Sure, you could fly for about 1/3rd the cost and have it take 1/10 the time, but where's the fun in that? Train travel will always be the slower, more expensive alternative to flying.
And I wouldnt have it any other way.

Sunday, 2 October 2011


Current City: Malaga
I think I had one of those moments earlier this evening, one of those moments I was hoping to have at least once in each city; a moment where you just stop, sit back, and truly appreciate where you are.
It came as right as I was finishing some of the best gazpacho and migas I think I've ever had, at a little tapas bar on a side street in Malaga. Despite getting lost en route to the hostel, and the terrible Ryanair flight (there's a reason European carriers are so cheap, its because they dont give you ANYTHING, not even pockets in the seatbacks. I was surprised they had toilets on board), and the stressing about a language barrier which doesnt seem to exist.

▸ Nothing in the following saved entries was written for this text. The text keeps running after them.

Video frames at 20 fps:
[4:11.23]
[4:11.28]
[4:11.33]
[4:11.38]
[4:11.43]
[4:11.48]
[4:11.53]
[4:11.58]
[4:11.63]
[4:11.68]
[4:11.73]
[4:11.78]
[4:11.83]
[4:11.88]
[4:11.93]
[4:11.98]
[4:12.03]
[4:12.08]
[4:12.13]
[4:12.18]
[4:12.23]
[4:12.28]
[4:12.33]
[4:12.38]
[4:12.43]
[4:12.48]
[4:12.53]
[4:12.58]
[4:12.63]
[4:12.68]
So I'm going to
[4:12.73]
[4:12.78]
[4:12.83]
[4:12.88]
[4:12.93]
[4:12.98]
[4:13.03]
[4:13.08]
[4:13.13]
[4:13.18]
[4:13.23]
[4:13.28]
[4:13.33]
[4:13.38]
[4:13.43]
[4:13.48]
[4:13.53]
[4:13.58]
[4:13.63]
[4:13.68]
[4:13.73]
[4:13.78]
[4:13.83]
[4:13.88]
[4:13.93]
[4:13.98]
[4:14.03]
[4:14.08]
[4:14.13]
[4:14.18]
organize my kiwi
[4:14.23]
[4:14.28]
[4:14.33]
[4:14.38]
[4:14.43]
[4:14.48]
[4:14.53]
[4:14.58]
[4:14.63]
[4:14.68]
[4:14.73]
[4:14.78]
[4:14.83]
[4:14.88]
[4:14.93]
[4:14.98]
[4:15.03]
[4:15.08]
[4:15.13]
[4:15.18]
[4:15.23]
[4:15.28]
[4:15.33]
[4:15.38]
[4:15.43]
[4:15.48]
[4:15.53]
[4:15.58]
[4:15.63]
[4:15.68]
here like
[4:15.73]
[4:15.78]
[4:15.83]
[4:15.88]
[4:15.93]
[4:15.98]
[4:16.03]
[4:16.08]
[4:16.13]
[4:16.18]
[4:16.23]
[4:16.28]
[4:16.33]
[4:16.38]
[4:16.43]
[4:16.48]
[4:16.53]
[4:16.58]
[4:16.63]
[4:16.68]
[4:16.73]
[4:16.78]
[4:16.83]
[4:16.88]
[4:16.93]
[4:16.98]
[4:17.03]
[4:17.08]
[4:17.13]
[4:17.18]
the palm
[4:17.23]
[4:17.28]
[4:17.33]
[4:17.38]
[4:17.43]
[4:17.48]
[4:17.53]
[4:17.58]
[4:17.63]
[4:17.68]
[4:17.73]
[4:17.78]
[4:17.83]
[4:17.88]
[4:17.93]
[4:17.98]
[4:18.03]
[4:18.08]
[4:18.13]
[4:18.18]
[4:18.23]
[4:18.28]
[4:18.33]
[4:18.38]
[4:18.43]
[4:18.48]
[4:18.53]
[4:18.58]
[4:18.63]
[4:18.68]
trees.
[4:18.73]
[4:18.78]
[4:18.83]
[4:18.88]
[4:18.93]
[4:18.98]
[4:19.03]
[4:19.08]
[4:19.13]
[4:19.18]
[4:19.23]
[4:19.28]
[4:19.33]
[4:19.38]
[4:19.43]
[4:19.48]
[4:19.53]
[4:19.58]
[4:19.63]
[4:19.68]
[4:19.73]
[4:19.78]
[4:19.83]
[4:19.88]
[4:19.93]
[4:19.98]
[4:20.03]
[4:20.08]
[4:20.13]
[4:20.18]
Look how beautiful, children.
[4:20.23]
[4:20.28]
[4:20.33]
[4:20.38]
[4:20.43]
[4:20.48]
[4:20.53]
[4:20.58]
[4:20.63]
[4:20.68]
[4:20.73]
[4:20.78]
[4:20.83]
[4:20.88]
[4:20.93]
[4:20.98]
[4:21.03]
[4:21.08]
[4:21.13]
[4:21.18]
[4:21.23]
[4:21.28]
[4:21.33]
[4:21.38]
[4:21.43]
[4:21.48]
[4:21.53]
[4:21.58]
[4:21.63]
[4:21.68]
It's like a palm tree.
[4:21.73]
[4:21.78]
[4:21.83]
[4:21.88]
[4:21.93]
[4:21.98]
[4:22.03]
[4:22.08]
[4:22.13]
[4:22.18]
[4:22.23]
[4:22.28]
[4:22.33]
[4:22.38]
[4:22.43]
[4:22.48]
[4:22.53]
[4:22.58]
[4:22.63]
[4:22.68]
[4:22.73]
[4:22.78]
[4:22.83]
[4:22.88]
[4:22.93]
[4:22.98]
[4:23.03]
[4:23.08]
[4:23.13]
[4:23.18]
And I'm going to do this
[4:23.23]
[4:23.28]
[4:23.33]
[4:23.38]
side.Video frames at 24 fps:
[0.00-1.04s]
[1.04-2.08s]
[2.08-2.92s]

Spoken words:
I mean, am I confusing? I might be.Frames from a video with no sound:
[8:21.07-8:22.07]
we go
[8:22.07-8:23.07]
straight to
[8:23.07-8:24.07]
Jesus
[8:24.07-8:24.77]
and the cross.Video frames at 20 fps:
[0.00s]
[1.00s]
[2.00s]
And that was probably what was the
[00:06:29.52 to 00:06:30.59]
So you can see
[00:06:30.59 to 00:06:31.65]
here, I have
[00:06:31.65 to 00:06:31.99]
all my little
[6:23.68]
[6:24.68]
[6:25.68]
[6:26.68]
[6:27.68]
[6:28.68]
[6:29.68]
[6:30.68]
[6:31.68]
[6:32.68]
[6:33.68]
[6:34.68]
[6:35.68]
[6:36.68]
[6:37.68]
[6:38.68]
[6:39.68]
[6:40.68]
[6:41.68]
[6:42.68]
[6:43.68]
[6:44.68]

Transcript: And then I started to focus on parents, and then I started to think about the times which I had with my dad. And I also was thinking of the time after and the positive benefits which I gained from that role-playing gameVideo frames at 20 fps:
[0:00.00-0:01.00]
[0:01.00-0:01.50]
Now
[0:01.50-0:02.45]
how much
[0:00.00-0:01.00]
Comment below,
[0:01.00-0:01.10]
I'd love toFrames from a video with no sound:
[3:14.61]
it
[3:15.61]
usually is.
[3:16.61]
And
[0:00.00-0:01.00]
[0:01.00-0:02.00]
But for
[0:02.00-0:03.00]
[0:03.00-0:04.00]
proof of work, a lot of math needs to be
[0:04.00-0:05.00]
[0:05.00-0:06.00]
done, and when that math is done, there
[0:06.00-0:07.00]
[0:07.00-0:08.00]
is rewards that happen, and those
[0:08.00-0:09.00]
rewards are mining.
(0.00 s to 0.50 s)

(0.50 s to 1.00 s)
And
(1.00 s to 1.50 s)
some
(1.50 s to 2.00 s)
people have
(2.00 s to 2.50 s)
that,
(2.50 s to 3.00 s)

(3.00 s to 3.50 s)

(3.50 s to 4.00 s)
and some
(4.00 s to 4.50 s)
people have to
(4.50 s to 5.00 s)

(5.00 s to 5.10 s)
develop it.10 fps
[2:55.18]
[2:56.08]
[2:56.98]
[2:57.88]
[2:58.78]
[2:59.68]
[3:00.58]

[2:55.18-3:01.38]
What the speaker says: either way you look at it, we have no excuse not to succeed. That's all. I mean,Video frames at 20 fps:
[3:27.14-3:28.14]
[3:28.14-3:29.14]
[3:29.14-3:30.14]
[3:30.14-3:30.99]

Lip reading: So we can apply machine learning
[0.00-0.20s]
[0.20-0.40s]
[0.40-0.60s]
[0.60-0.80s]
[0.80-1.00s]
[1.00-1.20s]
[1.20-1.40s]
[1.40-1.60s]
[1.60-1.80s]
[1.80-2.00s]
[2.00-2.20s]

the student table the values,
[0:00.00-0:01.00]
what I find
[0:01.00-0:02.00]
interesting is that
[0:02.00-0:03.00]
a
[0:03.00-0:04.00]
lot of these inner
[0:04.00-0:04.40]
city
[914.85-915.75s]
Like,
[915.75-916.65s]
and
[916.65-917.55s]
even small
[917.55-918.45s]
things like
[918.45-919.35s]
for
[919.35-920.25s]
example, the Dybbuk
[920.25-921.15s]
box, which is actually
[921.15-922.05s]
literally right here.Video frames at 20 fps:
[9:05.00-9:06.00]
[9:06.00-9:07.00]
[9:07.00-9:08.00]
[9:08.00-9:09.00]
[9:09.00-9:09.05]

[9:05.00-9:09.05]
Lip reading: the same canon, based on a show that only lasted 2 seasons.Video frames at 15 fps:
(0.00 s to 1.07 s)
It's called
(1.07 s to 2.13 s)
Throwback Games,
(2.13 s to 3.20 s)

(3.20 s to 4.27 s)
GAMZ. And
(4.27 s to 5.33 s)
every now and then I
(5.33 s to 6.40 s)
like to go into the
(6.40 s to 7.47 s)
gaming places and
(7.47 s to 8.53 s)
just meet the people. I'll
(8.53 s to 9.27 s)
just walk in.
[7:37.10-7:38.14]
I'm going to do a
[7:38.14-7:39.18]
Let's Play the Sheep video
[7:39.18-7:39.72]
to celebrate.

I've really enjoyed the time spent in the UK, especially seeing old friends and getting the whole Scottish hospitality. And the haggis and beer. Those were both quite good. But now, sitting on the rooftop terrace of the Oasis backpackers hostel, with the illuminated dome of the cathedral visible just over the skyline, it seems like this tour has truly started. And I am thoroughly looking forward to it.
And for whatever reason my web browser has defaulted to all Spanish.